While I'm on this topic, let me just point out that there was never a "Curse of the Bambino." Babe Ruth was far too busy fucking women and downing pints to have any time to curse some worthless team for whom he used to play. A curse is nothing more than a rationalization for rooting for a bunch of losers. I'm going to start inventing curses myself, just to feel better. From now on, I'm not going to admit to the fact that I have no skills with women, I'm just going to say that I'm cursed. Additionally, these Red Sox fans act like they're the kings of baseball because they've won two titles in four years.

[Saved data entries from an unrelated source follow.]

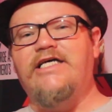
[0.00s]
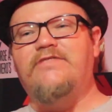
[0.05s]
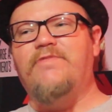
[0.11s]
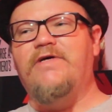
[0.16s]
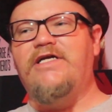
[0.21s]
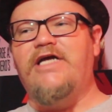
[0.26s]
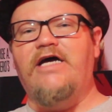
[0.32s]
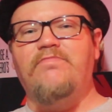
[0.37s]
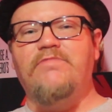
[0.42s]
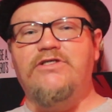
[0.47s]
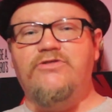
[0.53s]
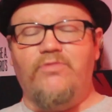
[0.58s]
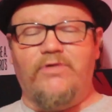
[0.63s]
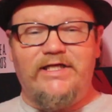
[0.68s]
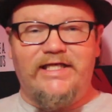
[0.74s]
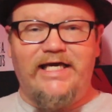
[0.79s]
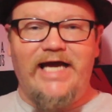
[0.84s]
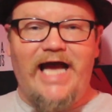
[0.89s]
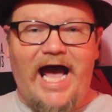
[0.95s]
It's been named as one
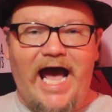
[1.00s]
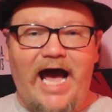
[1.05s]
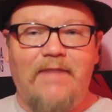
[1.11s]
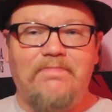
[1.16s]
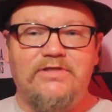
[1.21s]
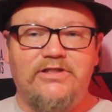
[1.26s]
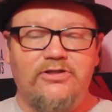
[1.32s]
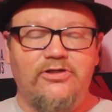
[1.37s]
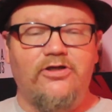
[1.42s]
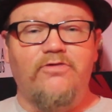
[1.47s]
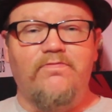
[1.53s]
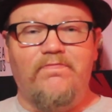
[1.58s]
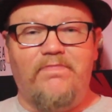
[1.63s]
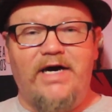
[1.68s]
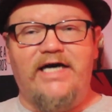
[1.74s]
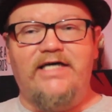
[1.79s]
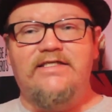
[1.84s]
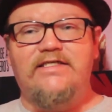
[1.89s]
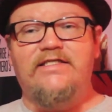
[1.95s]
of the absolute
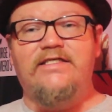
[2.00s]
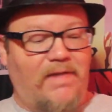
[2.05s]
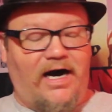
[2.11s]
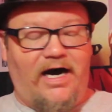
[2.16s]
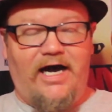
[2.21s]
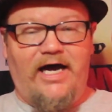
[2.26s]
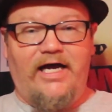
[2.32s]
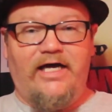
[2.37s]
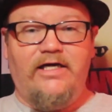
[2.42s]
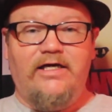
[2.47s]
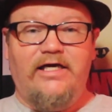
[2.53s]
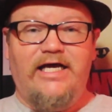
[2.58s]
best by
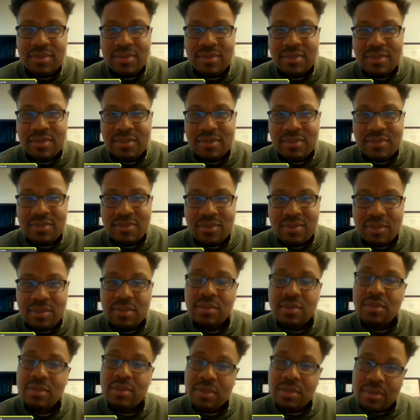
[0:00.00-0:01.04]

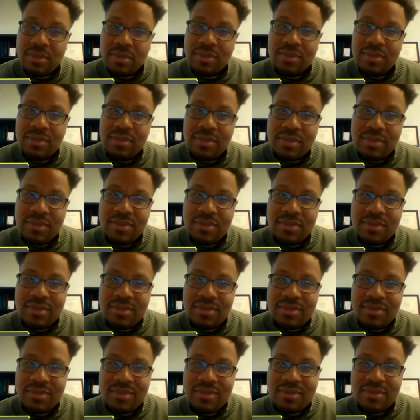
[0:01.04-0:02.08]

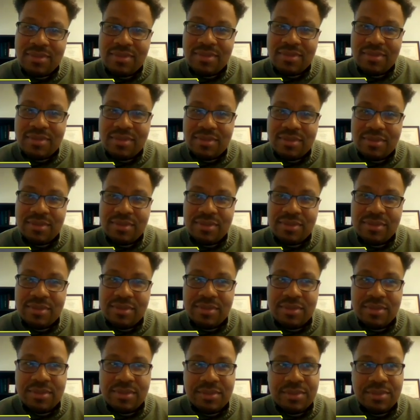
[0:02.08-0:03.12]

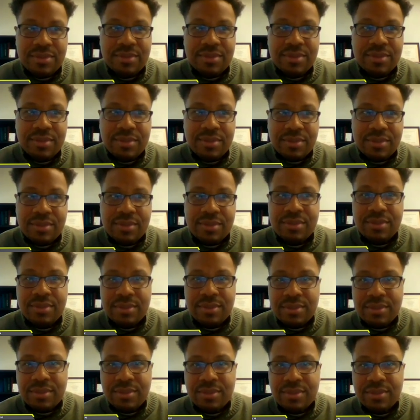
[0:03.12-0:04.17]
The person shown says nothing.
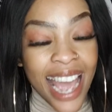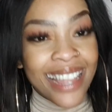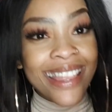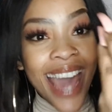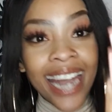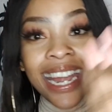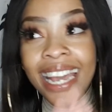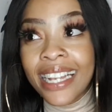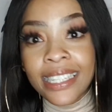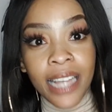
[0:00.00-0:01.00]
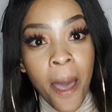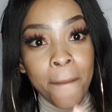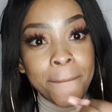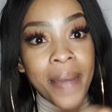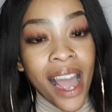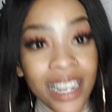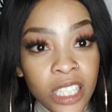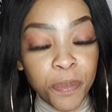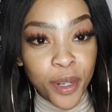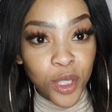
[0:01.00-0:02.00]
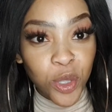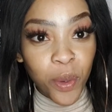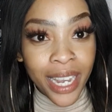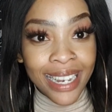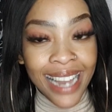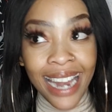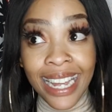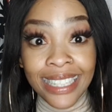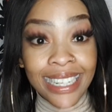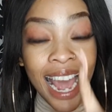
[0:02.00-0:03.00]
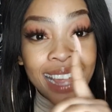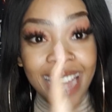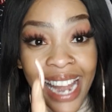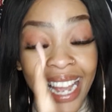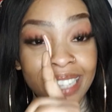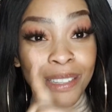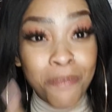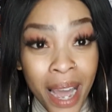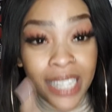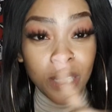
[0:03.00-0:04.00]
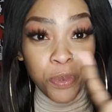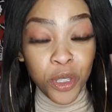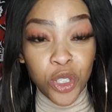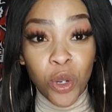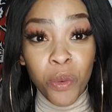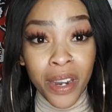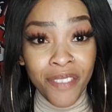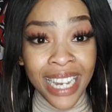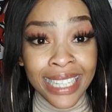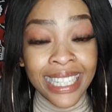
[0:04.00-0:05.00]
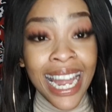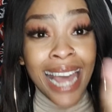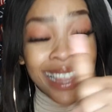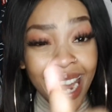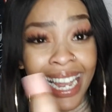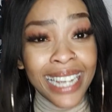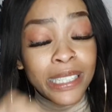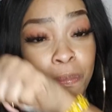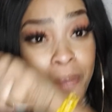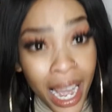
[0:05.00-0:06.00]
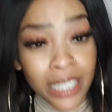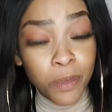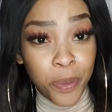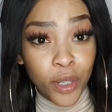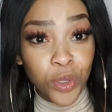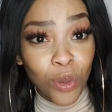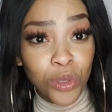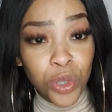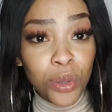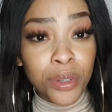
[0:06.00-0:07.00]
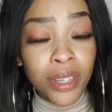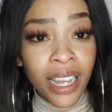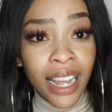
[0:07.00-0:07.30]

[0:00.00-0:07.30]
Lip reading: That is my spiritual inclination. That is my spiritual revelation. That is my spiritual truth.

At last count, you're still down 26-7 to the Yanks. I'm not even a fan of the Yankees, but it's still important to point out dominance. I heard some asshole on the radio last night say, "This is our century." Yeah, there's only another 90 plus years left in it; that's not premature at all.

At the end of last night's game, Peter Gammons was cumming in his pants (and maybe shitting too, who knows) about the great young talent in the Red Sox organization, rambling his ass off about the homegrown kids who helped the Sox win it all. Yes, who could forget those great Pawtucket teams with David Ortiz and Manny Ramirez? I'll never forget those great summer days in Portland watching Mike Lowell and Josh Beckett. Let's see: Ortiz, Ramirez, Lowell, Beckett, Schilling, Okajima, Matsuzaka, Drew, Lugo, Crisp...yep, they all certainly weren't paid mercenaries. I'm so sick of this bullshit about the great young Red Sox. Matsuzaka isn't quite good enough to negate the fact he showed up in Boston wearing a rubber and fur jacket he seems to have borrowed from the Michelin Man. Okajima spent games 3 and 4 blowing up like, well, you know where I'm going with that one. Clay Buchholz no-hit the Orioles, but the Orioles notably suck. Dustin Pedroia looks like he shaved his pubes and glued them to his face in a kind of makeshift goatee. I'm sure all of Boston is happy about the arrival of Jacoby Ellsbury; these folks have been waiting to pull out their racially insensitive Injun costumes since the Boston Tea Party.

Finally, I heard a lot of shit last night about the "Red Sox Nation" of fans traveling across the country to see their team play. This could be because the Sox have some of the most loyal fans in baseball. This could be because these fans have spread themselves all over the country. Or, it could be because their fans are rich, white assholes who can afford to take days off of work and spend thousands of dollars to see a stupid fucking baseball game. Whenever I watch a game at Fenway Park, I play a game called "Try to Spot a Black Guy." With the exception of Massachusetts Governor Deval Patrick, I never have. It's not safe to be a black man in Boston. Shit, the Red Sox were the last team in Major League Baseball to integrate their roster, which would make them the most racist franchise in the bigs. And shit, look what happened to Crispus Attucks. Although, as I referenced in the title to this post, if assholes in Boston were acting the same way in 1770 that they do today, who could blame the British soldiers for getting a little pissed.